Today, we have unprecedented freedom of choice, and so we often choose to live lives without others and without community.  What nobody told us was that in so doing we have chosen to live without love.  All of our communities are breaking down because they are no longer given but must now be chosen.  I believe this unprecedented choice is at the heart of both “secularization” and of postmodernism.

This freedom to choose self, to choose isolation, is a freedom to not love: it is a choice for Hell.  In fact, I believe that a large part of Hell is loneliness: to live without others.  The other part is to live with others, only without love for these others.

But a community that loves God and one another as self is heaven.  Therefore, love as

brothers (verse 9).  Part of this is being tenderhearted and courteous to each other.

Part of it is in not returning evil for evil but blessing for evil.  Here again is love, the love of God.  For when our hearts were evil toward God, out of His self-giving, He chose to love us.  And so we must love even our enemies and reach out to them in love.  We must invite others into God’s Community of Love, as He first did for us.

As God, the Father-Son-Holy Spirit, shared His community of love with us, we must share ours with others.  This is the true meaning of evangelism.

And in loving, we are united to God, united by His love with which He loves Himself and with which He first loved us.
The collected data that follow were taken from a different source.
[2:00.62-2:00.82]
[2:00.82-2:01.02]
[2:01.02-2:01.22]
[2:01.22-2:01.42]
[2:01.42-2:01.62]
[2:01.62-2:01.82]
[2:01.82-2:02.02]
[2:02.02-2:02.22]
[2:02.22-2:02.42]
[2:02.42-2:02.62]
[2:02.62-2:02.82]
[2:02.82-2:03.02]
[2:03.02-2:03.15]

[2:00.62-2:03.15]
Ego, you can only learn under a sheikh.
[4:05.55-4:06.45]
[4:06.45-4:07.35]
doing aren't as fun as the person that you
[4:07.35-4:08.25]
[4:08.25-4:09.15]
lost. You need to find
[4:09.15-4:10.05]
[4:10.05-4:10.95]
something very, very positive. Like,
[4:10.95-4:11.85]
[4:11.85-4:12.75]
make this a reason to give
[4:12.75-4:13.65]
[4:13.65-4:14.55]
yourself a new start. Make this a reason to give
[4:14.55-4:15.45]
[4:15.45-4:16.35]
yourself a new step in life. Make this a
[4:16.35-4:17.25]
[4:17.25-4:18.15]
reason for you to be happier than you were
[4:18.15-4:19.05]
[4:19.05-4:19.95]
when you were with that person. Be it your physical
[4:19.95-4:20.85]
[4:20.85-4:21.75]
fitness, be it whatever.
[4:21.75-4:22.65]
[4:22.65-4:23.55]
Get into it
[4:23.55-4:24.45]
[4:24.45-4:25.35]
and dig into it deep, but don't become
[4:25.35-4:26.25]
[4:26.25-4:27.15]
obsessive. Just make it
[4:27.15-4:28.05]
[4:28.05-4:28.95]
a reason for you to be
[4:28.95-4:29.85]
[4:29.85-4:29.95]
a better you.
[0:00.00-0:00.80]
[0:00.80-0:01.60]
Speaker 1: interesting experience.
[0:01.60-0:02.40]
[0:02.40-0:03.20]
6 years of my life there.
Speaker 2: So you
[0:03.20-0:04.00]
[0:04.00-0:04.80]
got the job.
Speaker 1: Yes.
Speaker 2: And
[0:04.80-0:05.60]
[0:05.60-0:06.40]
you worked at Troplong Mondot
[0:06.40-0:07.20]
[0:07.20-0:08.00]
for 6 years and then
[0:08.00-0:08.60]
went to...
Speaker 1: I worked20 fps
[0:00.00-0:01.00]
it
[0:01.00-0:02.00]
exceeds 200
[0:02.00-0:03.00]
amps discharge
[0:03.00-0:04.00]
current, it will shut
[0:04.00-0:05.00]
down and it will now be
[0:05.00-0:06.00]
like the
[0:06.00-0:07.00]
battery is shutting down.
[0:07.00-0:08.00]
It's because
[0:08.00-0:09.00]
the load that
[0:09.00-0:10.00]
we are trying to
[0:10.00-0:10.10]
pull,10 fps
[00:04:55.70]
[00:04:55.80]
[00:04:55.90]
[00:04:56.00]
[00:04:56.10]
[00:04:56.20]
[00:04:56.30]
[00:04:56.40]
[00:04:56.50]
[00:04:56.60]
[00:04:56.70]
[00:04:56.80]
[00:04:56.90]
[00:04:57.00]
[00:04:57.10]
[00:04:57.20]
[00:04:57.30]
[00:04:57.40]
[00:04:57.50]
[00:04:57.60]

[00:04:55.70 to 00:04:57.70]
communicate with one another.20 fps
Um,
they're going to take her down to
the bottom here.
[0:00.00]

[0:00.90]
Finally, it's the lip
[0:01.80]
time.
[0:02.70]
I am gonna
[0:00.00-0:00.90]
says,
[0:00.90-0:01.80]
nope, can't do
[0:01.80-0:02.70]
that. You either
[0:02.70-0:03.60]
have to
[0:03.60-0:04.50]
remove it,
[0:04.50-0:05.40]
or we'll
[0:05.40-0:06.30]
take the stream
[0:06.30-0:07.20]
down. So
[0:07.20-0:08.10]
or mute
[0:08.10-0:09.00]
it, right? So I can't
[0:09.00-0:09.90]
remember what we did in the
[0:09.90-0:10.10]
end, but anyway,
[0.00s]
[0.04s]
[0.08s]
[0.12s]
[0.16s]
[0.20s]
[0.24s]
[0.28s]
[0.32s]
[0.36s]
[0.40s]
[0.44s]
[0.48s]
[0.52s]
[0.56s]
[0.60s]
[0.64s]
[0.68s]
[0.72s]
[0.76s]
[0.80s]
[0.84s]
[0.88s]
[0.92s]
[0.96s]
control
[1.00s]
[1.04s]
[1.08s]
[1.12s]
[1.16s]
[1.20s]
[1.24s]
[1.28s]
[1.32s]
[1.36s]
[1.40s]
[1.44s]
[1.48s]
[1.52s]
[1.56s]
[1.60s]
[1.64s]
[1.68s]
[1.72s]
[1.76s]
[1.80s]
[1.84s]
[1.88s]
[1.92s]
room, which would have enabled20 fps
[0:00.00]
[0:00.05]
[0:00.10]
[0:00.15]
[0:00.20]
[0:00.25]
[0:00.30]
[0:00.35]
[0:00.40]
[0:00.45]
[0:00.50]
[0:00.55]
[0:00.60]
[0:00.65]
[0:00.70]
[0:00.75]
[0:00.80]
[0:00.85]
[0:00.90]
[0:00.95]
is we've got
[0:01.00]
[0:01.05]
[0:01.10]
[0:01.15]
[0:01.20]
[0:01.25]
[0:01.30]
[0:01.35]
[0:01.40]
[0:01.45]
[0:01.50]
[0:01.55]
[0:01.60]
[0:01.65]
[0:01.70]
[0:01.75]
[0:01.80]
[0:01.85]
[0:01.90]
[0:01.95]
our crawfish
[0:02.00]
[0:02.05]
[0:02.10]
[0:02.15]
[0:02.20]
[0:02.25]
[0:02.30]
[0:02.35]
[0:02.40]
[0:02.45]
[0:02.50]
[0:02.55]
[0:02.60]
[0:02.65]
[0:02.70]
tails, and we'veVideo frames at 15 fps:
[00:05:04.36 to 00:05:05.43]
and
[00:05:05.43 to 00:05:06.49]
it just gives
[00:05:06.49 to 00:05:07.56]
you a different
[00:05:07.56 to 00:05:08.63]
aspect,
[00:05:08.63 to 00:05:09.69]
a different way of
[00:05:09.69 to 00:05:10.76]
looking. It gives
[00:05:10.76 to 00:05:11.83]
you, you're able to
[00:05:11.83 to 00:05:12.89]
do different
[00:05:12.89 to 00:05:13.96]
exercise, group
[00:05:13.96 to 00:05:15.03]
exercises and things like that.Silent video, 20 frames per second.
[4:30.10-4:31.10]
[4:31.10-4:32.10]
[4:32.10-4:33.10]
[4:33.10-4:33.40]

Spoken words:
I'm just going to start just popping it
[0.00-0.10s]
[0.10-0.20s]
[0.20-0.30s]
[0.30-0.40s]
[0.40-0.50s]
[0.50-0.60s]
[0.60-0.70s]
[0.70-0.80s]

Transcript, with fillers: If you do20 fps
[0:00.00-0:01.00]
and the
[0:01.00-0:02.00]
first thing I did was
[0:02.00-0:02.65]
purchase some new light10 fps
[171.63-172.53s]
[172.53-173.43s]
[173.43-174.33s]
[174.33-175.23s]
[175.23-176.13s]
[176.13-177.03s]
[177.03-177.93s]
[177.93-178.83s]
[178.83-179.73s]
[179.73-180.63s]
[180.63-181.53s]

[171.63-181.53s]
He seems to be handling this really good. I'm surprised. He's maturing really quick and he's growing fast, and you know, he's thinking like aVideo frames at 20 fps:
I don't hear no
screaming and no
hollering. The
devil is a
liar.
Prayer:  Lord, help me today to be moved to compassion, as You were moved by compassion to create and redeem, and as Your Son was moved by compassion when He saw those in need.  By the giving of Yourself to me today, through Your Son and by Your Spirit, may I be so filled with Your love in my self that I may give that self to others.  Amen. 

Point for Meditation: 

1.  Is there someone in your life to whom God has asked you to show compassion or a love that reaches out of itself?

2.  What does it mean to love as brothers?  What does it mean to love someone who is not your brother (or even like one) as a brother? 

Resolution:  I resolve to reach out in love to one person today who is not by nature loveable to me.